Saved data entries:
*** Block opens ***
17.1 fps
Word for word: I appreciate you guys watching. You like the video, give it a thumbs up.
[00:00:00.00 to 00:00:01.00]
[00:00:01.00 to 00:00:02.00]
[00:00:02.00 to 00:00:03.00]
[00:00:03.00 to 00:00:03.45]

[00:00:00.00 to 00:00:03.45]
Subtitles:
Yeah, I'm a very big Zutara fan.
*** Block closes ***
*** Block opens ***
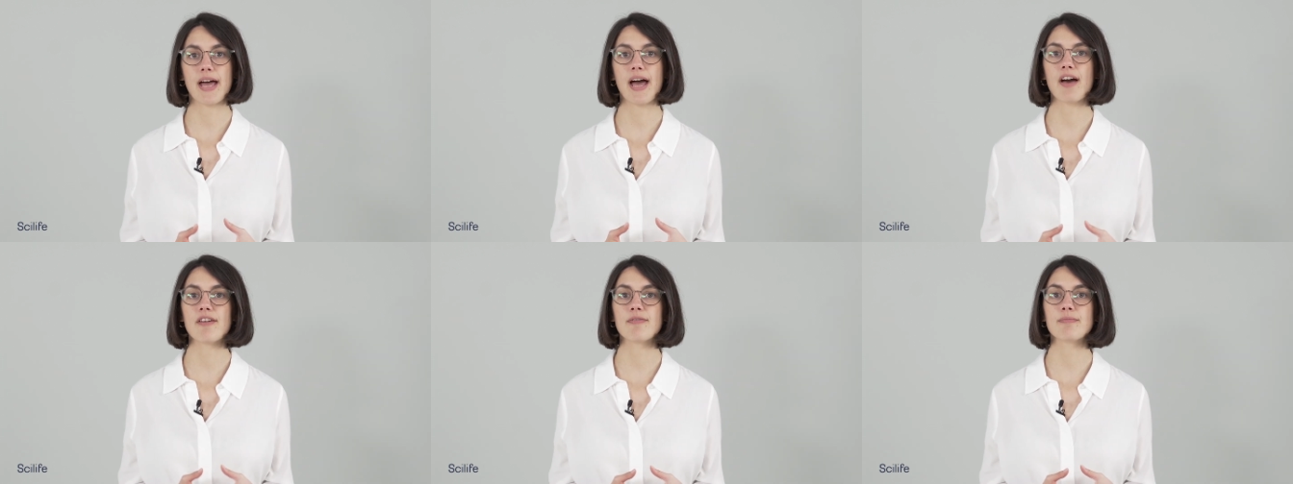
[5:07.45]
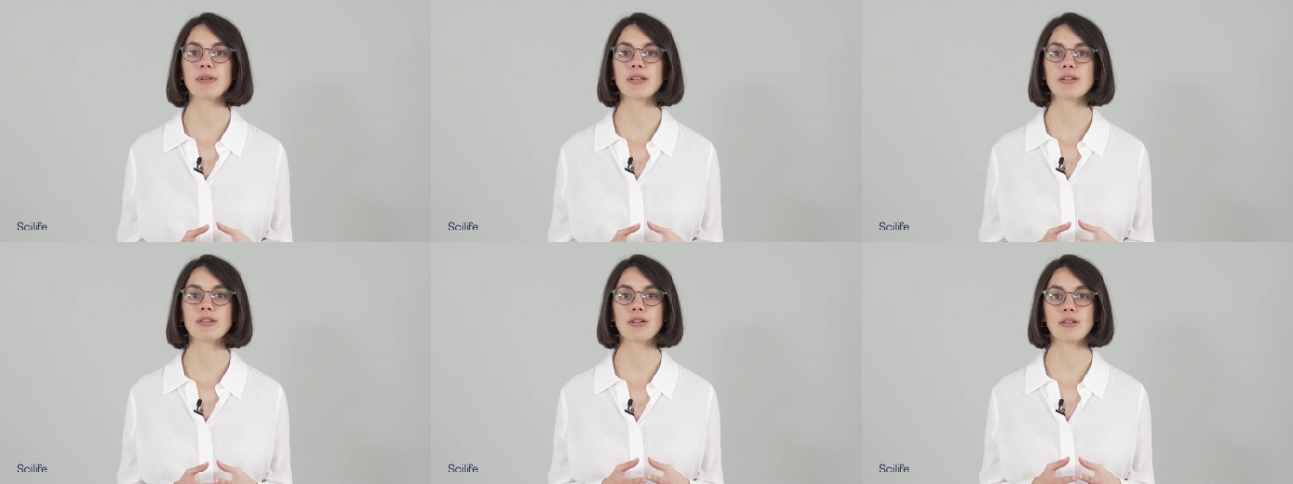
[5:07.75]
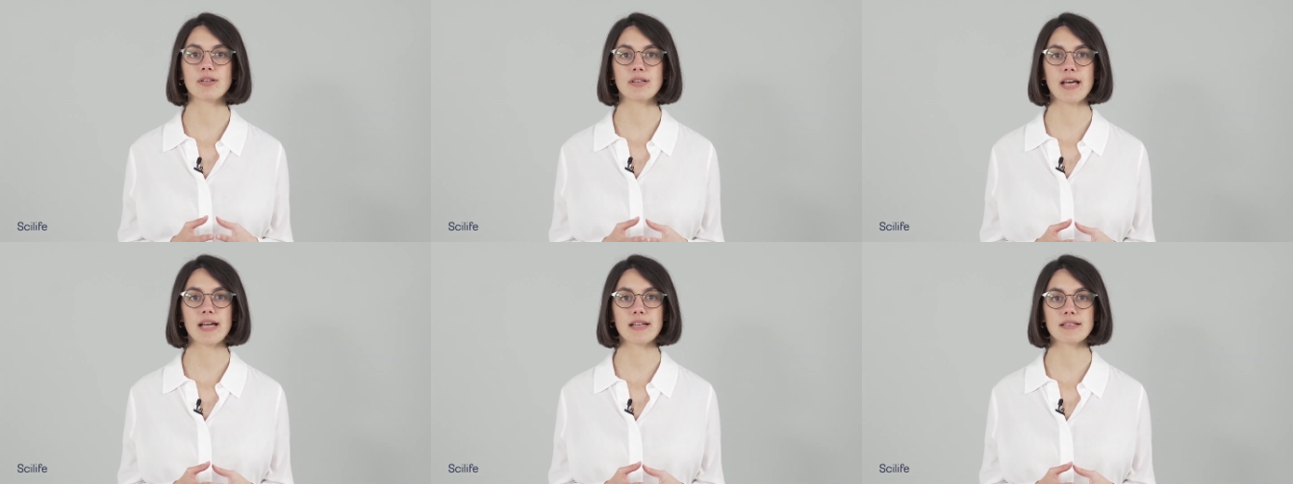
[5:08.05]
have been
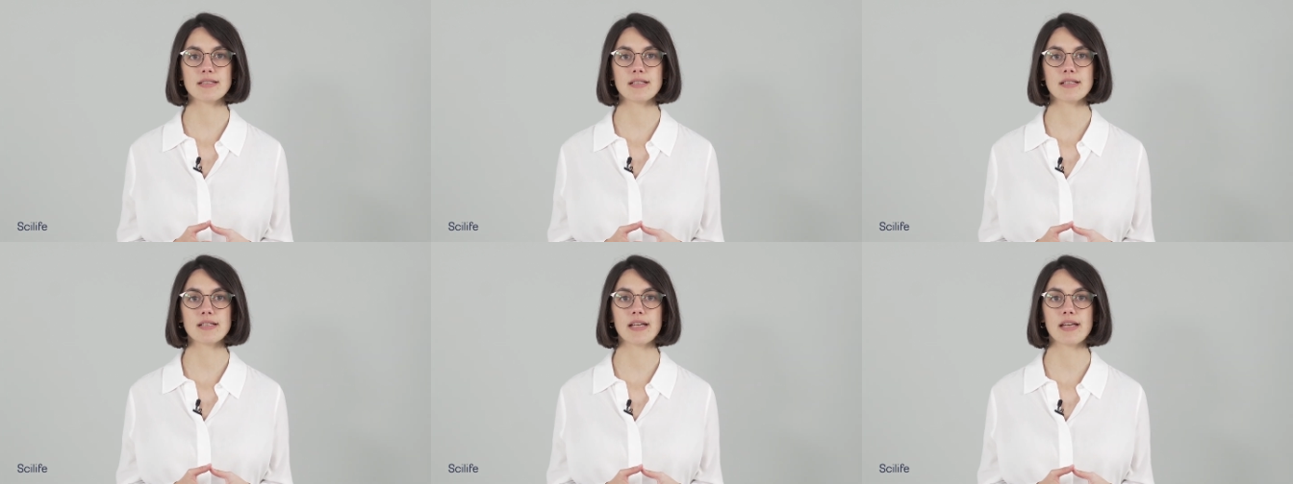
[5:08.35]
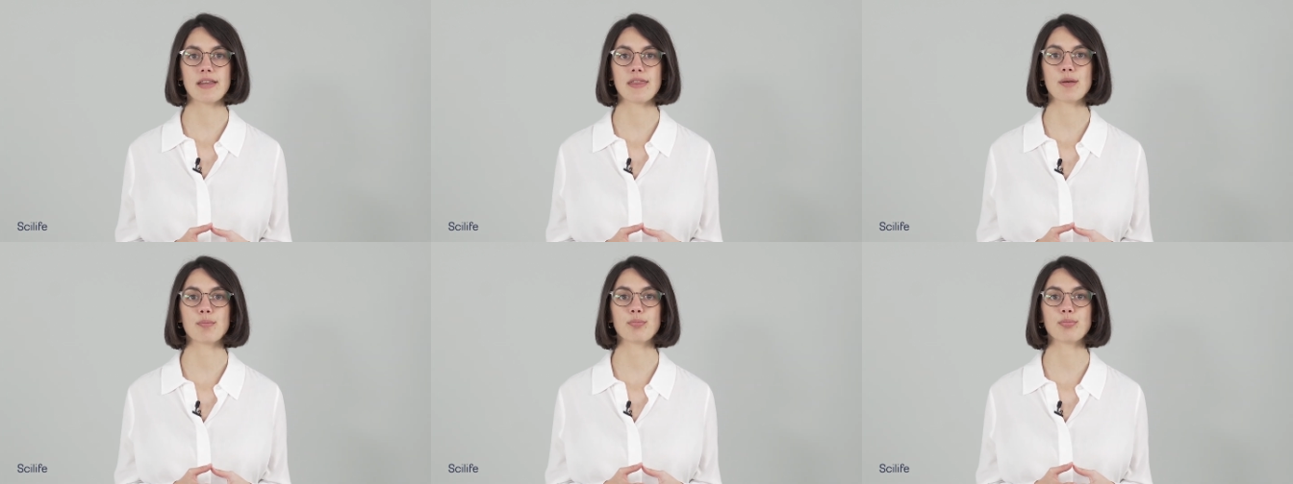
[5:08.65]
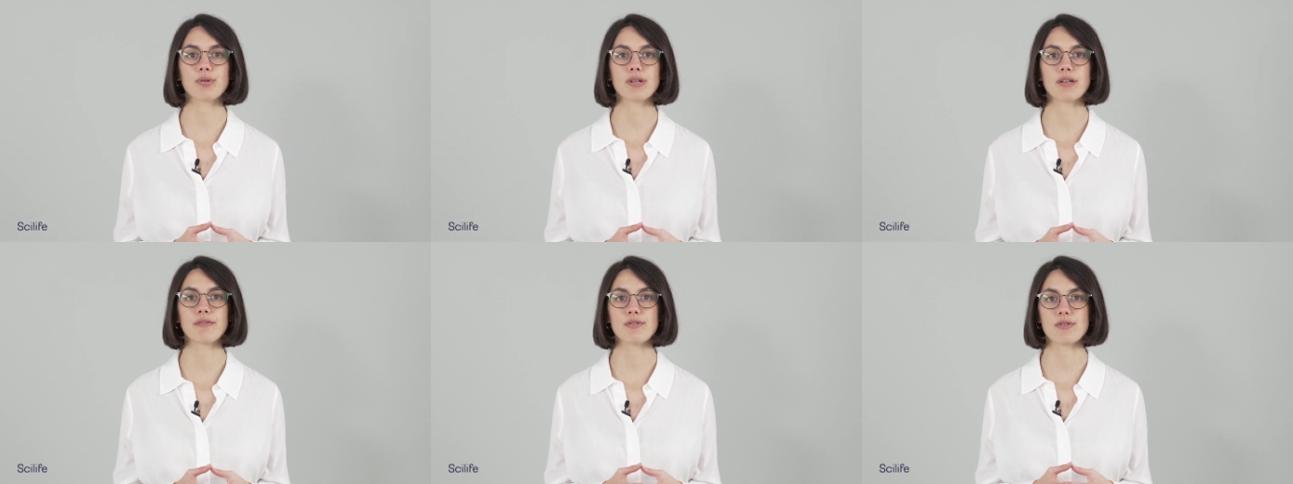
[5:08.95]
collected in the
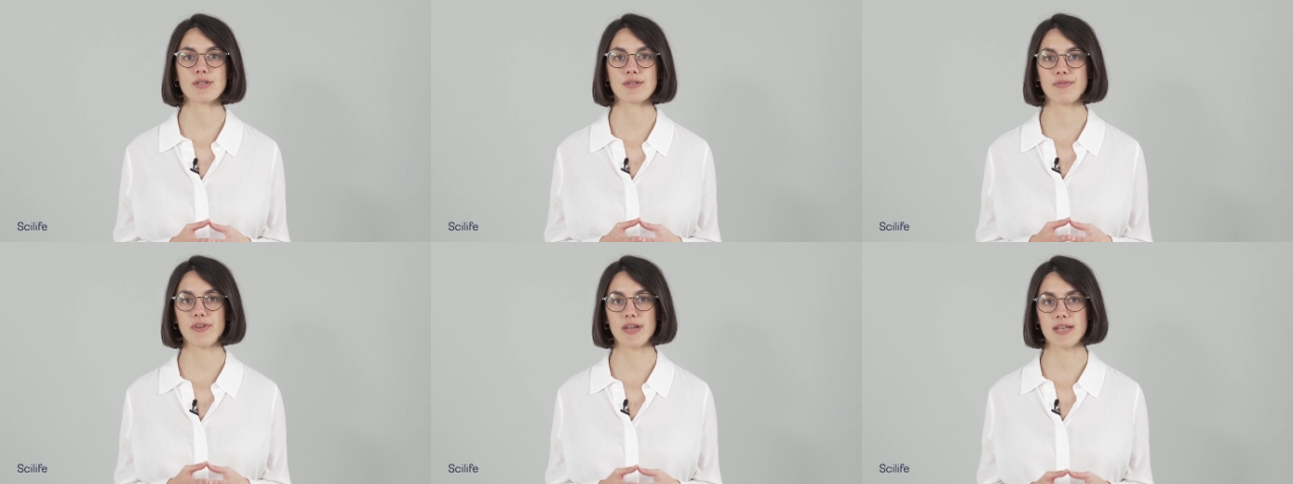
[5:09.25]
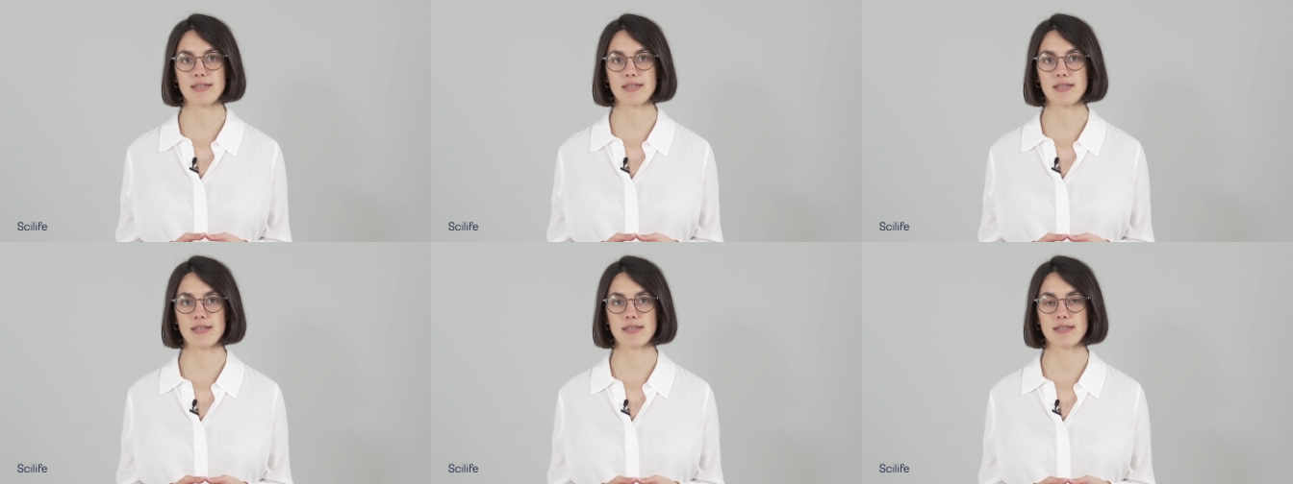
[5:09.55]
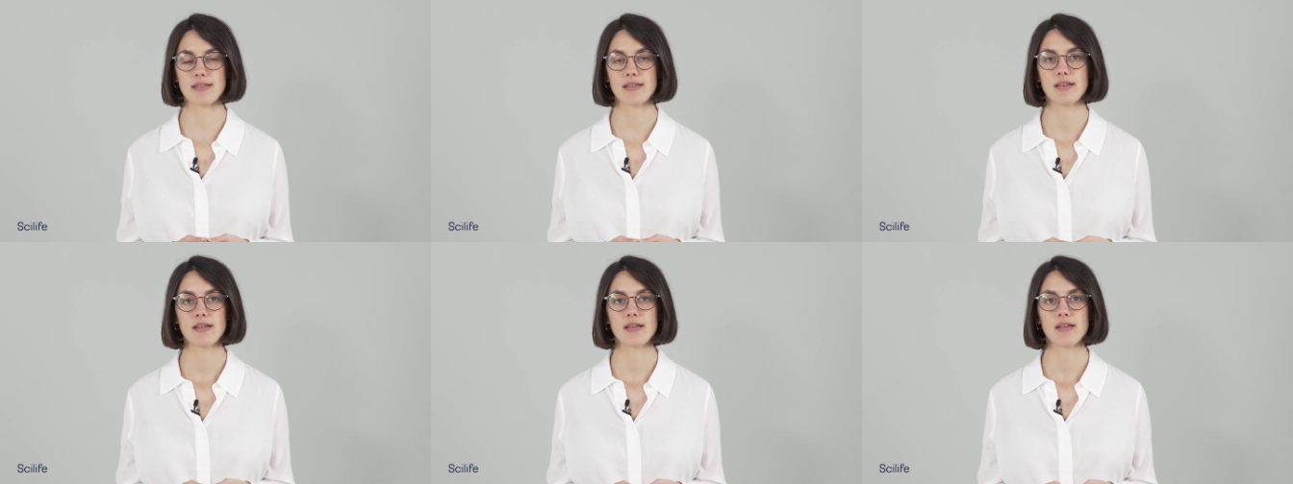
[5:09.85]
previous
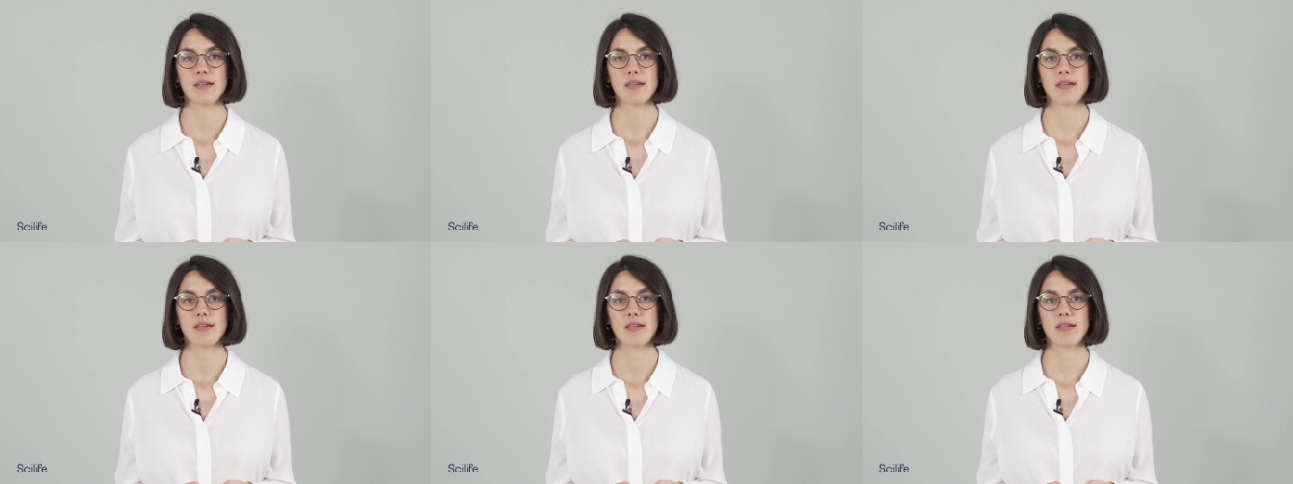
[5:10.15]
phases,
*** Block closes ***
*** Block opens ***
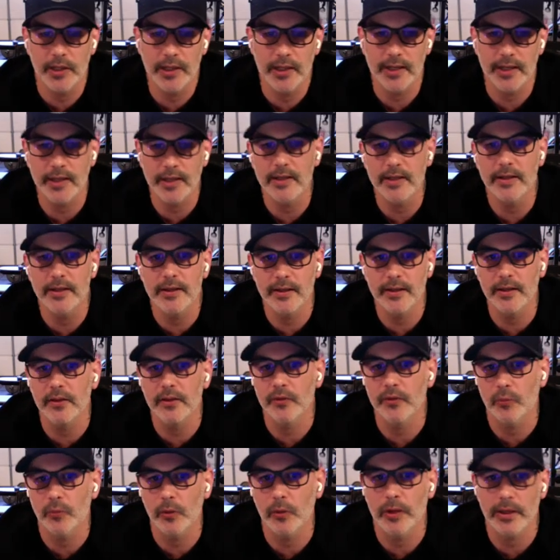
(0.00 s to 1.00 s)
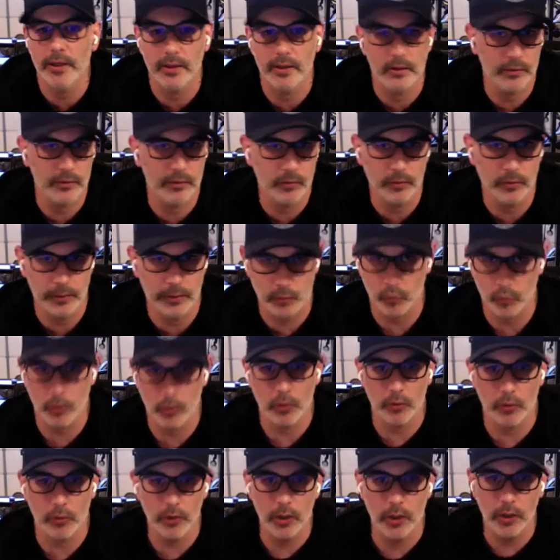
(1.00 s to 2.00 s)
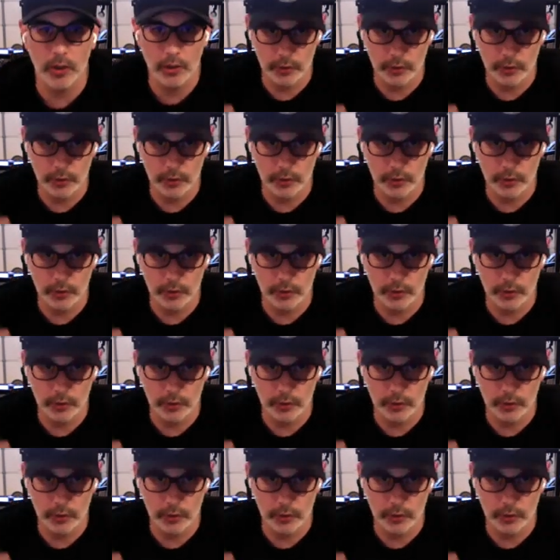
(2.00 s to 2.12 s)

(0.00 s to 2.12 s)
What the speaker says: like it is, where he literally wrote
*** Block closes ***
• Work request: Transcribe exactly the lines above, beginning at the one with "(1.00 s to 2.00 s)" and going up to and including the one with "What the speaker". Pictures do not belong in the copy.

• Result of this task:
(1.00 s to 2.00 s)
(2.00 s to 2.12 s)

(0.00 s to 2.12 s)
What the speaker says: like it is, where he literally wrote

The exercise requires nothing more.